Der CDU-Innenexperte Wolfgang Bosbach sagt, dass ihm nicht mehr viel Zeit bleibe. Dennoch kandidiert er 2013 wieder für den Bundestag.

Hamburg. O Gott, der Bosbach. Das sagen viele, wenn Wolfgang Bosbach, 60, sich mal wieder zu Wort meldet. Der renommierte CDU-Bundestagsabgeordnete aus Bergisch-Gladbach, fünfmal in Folge direkt gewählt, trägt seine Meinung zur inneren Sicherheit, zur Polizei, zu Islamisten und zum Jugendschutz auf den Lippen. Er ist fast immer erreichbar für ein Statement. Besonders eitel ist er nicht, aber hartnäckig und voller Überzeugungen.

Das ging so weit, dass er der Erweiterung des Euro-Rettungsschirms EFSF im Bundestag nicht zustimmen wollte. Da wurde der konservative Parteisoldat zum Abweichler. "Ich kann deine Fresse nicht mehr sehen", hat Kanzleramtsminister Ronald Pofalla dem Parteifreund damals unter Ohrenzeugen gesagt. Die sanfte Reaktion Bosbachs ("Ach, der Ronald") übertünchte sogar die Entschuldigung Pofallas.
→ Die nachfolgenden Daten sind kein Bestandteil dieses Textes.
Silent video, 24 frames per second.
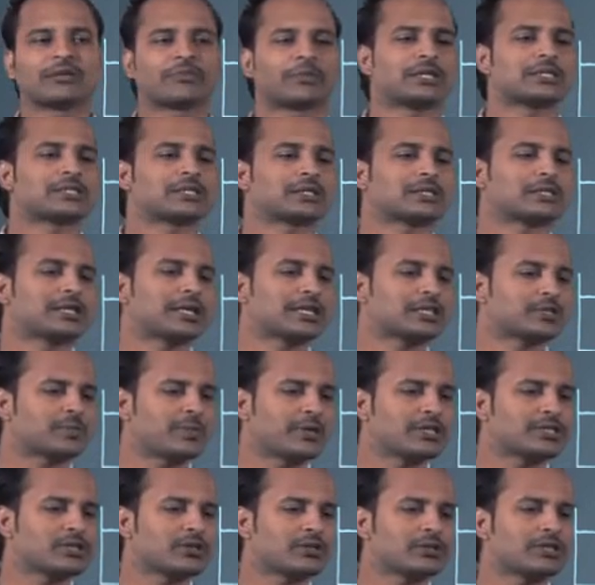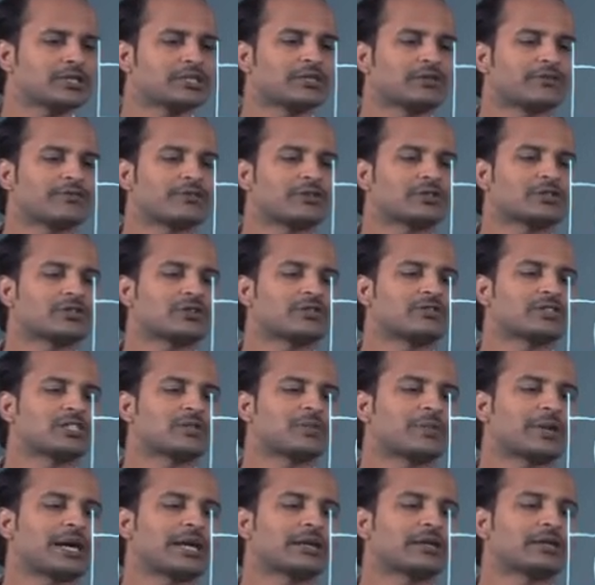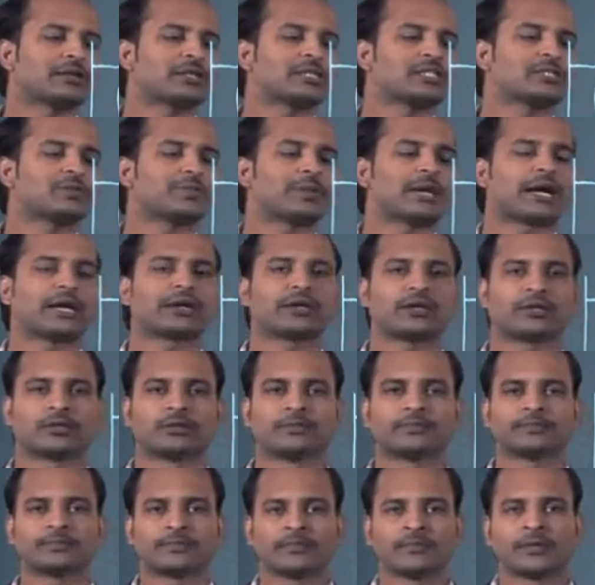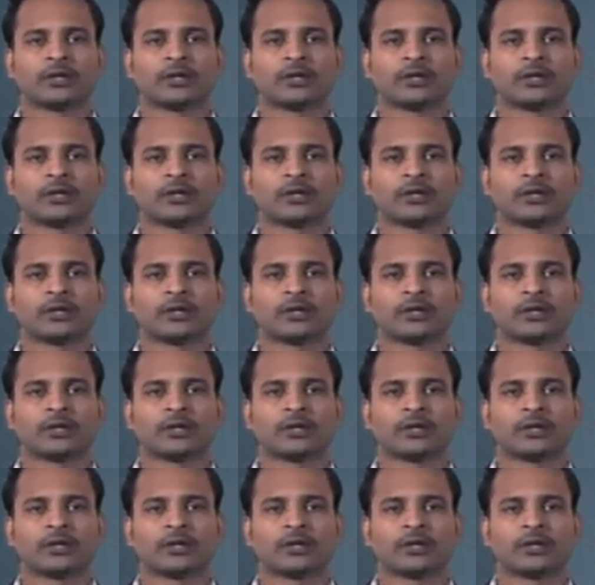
place, it takes place on the surface of this platinized platinum.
Es klang fast wie ein "Liebet eure Feinde".

Jetzt hat Bosbach, der an Prostatakrebs erkrankt ist, einen tiefen Einblick in seine Seele gewährt. "Mein Arzt hat gemeint, ich solle mir keine falschen Hoffnungen machen", sagte er dem "Spiegel". Diese Ehrlichkeit findet er richtig. Er will nicht noch einmal mit falschen Hoffnungen abgespeist werden. Bosbach schaut dem Tod ins Auge. Er sagt, ihm bleibe nicht mehr viel Zeit. Wie viele Jahre es seien, ist ungewiss. Trotzdem will er auch 2013 noch einmal für den Bundestag kandidieren.
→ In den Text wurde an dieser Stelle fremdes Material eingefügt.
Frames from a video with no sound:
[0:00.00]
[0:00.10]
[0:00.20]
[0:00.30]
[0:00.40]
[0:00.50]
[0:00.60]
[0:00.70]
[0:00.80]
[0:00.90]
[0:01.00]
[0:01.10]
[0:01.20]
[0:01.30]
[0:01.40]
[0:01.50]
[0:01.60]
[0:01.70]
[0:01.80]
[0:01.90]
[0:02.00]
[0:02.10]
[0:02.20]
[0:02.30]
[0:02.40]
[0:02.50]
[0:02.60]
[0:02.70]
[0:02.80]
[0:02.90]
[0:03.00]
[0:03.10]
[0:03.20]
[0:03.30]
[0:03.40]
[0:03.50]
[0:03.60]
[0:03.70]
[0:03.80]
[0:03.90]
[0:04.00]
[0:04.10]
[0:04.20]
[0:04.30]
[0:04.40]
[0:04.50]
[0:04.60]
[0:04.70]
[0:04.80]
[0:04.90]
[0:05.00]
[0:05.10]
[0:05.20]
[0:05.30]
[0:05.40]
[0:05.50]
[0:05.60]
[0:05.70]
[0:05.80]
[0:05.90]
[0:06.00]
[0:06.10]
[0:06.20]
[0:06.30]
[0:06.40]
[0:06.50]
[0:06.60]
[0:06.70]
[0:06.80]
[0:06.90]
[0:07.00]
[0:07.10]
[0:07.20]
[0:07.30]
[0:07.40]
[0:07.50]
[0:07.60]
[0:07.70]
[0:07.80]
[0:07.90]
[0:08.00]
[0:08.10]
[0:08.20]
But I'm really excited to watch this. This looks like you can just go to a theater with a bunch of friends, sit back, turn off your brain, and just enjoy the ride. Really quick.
Seine Arbeit ist sein Leben. Auch wenn er glücklich verheiratet ist und mit seiner Frau drei Kinder hat. Bosbach kann nicht anders. Er will gestalten, sich einmischen.

Zum Leiter eines Coop-Supermarkts hatte er sich in den 70er-Jahren emporgearbeitet. Dann machte er sein Abitur nach, studierte Jura, kandidierte für die CDU im Rheinland, die tiefschwarz, katholisch und dennoch ein fröhlicher Verein ist.

Bosbach trägt bereits einen Herzschrittmacher. Eine Herzmuskelentzündung hatte ihn erheblich geschwächt. Die Warnzeichen hat er ignoriert und wollte nicht mitten im Wahlkampf als "Schwächling" gelten. Aufmunterung habe er von CSU-Chef Horst Seehofer erfahren, der eine ähnliche Erkrankung hatte und eine Auszeit von der Politik nehmen musste.

Trotz Sport und gesunder Lebensführung hat Bosbach der Krebs gepackt. Anfangs hatten ihm die Ärzte gesagt, die Behandlung werde ihn schon gesunden lassen. Doch die Krankheit breitete sich aus. Die Metastasen haben auch sein Becken und die Wirbelsäule befallen. Während der dramatischen Abstimmungen um die Euro-Rettung war Bosbach wie andere Abweichler starkem Druck seiner Fraktion ausgesetzt. Es ging um geschlossene Reihen im Regierungslager. Zuvor, sagte Bosbach im "Spiegel", habe er nur zweimal gegen die eigenen Leute gestimmt. Nein, ein Querkopf sei er nicht. Aber gegen die eigene Überzeugung zu stimmen - das wollte er nun auch nicht.

Bosbach bleibt voller Elan. Im "Spiegel" erzählt er von seiner Passion, dem Karneval. Nun ja, Innenminister sei er nicht geworden. Bundeskanzlerin Angela Merkel habe andere vorgezogen. Aber auf seinem Geburtstag habe die Karnevalsband De Höhner gespielt. "Der Höhepunkt auf dem 50. Geburtstag von Angela Merkel war der Vortrag eines Hirnforschers."

Die Rheinländer sind wie Bosbach. Et kütt wie et kütt. Es kommt, wie es kommt. Eines der rheinischen Naturgesetze seit der Römerzeit. Bosbach nimmt sein Leben mit Humor, den Abschied auch. "Im Rheinland sind Beerdigungen lustiger als woanders die Hochzeiten."